As Riebe and Barwin explained on May 18, the city will pay for Phase 3 out of the $35,660,400 it is borrowing from the State of Florida Revolving Fund Loan. “Terms of the agreements include extremely low interest rates (0.25% wastewater and 1.24% water) and a 20-year [payback] period,” as noted in the staff memo provided for the agenda item.
“It spreads our cost over time,” Riebe pointed out of the loan details. “It’s not a huge impact on our rate payers.”
The first debt payment on the state loan will not be necessary until August 2021, Riebe said, after the new lift station has come online.
However, Brody continued to emphasize the fact that, in July 2019, the majority of his colleagues approved a 3.5% annual increase in utility rates, and a portion of that extra money will be needed to cover the expense of the Lift Station 87 initiative. (Vice Mayor Shelli Freeland Eddie also opposed the hikes, which went into effect on Sept. 1, 2019 and will continue through 2030.)
Riebe reminded Brody that those rate increases will pay for close to $300 million in capital improvement projects for the Utilities Department over the next 10 years.
The contract for the Phase 3 work went to Garney Companies Inc. of Winter Garden, which was one of two firms to bid on the project, the staff memo said. The bid from the other company, Intercounty Engineering Inc. of Pompano Beach, was not deemed valid, the memo pointed out, “due to serious flaws … and failure [of company representatives] to attend the mandatory pre-bid meeting for the project.”
Questions and comments
During the May 18 discussion, Freeland Eddie asked Riebe whether what she read as a $1-million contingency built into the contract with Garney was higher than usual.
“We reduced the contingency from 10% to 5%, which was much more realistic for this project,” Riebe replied, especially based on what he indicated was the higher comfort level staff has with the design as this point. “We’ll save about $500,000,” he added, with the lower contingency.
According to the staff memo, the contingency at the 10% mark would have put the amount at $967,369.10; the 5% level reduces that to $483,684.55.

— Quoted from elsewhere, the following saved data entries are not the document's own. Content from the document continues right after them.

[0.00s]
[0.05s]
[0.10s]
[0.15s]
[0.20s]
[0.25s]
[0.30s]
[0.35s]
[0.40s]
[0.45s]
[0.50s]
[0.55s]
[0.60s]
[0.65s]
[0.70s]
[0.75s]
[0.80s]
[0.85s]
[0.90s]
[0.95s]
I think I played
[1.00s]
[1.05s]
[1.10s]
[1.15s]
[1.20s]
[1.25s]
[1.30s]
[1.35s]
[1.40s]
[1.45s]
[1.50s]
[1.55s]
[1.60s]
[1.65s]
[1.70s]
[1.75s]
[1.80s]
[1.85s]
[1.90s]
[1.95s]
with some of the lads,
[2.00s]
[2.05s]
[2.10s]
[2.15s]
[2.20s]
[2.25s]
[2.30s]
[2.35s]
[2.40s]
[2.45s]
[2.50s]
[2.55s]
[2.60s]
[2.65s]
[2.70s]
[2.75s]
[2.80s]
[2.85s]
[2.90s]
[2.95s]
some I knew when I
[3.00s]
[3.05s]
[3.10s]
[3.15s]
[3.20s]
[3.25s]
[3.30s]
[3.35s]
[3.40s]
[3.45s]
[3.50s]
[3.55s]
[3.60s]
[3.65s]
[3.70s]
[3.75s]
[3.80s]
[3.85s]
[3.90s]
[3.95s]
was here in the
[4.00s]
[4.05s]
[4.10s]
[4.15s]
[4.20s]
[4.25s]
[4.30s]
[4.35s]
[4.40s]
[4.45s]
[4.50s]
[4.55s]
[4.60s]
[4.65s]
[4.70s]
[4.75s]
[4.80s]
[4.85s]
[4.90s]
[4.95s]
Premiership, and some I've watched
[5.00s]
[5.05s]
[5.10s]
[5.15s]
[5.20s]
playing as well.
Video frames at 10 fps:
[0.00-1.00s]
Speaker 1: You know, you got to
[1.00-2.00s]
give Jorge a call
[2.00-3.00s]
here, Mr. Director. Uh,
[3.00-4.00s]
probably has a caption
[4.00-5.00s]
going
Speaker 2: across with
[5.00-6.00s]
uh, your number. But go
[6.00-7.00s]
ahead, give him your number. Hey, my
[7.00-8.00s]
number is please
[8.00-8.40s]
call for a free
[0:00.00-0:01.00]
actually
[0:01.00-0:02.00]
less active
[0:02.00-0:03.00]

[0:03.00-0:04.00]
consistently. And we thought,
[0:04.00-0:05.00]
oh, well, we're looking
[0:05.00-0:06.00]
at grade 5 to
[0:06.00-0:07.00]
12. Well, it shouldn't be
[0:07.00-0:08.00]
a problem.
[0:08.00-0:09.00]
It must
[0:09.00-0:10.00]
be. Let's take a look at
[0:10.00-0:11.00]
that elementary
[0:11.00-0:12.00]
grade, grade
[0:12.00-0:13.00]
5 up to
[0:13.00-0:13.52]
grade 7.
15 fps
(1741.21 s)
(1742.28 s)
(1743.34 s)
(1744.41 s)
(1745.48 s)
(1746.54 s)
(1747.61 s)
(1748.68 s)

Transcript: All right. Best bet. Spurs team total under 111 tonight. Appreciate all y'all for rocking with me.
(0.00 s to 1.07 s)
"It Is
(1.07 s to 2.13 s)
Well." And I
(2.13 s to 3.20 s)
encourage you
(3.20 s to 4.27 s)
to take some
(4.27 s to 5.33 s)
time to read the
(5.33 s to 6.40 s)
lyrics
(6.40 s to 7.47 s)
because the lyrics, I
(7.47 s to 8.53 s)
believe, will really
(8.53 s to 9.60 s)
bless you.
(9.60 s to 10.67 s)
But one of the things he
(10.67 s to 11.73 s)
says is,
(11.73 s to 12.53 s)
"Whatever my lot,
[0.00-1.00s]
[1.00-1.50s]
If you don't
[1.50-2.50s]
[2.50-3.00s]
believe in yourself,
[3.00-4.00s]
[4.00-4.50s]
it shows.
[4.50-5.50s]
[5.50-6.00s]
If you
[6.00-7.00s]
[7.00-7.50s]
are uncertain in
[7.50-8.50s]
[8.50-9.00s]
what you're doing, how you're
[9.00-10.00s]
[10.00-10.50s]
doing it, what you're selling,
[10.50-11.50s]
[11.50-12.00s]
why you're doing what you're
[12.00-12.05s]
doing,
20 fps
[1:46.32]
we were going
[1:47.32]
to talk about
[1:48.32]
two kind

Then Freeland Eddie asked why staff would have to seek a loan amendment with the state fund that would increase the principal by approximately $6.1 million, as noted in the staff memo.
“The bids came in higher” for Phases 2 and 3, Riebe told her. That was partly due to the fact that “contractors were really busy” at the time the city advertised those segments of the project.
Additionally, he said, he believed the contractors “were pricing in risk on both of those phases.”
In making the motion to approve the contract, Commissioner Willie Shaw noted that he had been on the commission the longest of all the current board members and had seen firsthand far more of the problems with the Lift Station 87 initiative. “To come to the end,” he added, “[makes me feel] just over-gratified and very, very happy …”
Commissioner Liz Alpert seconded the motion. “From the very beginning,” she said, “this has just been a nightmare of a project. … I don’t think we have any choice but to bring this to fruition … We will at least have a really good facility … for the next 100 years …”
“We have discussed this project every which way that we can,” Freeland Eddie pointed out. Although “The numbers don’t add up” in the staff memo, she continued, she nonetheless felt that the commission had no choice but to conclude the project. Otherwise, she added, the neighborhoods in the area around Luke Wood Park likely would be suffering another 15 years of turmoil.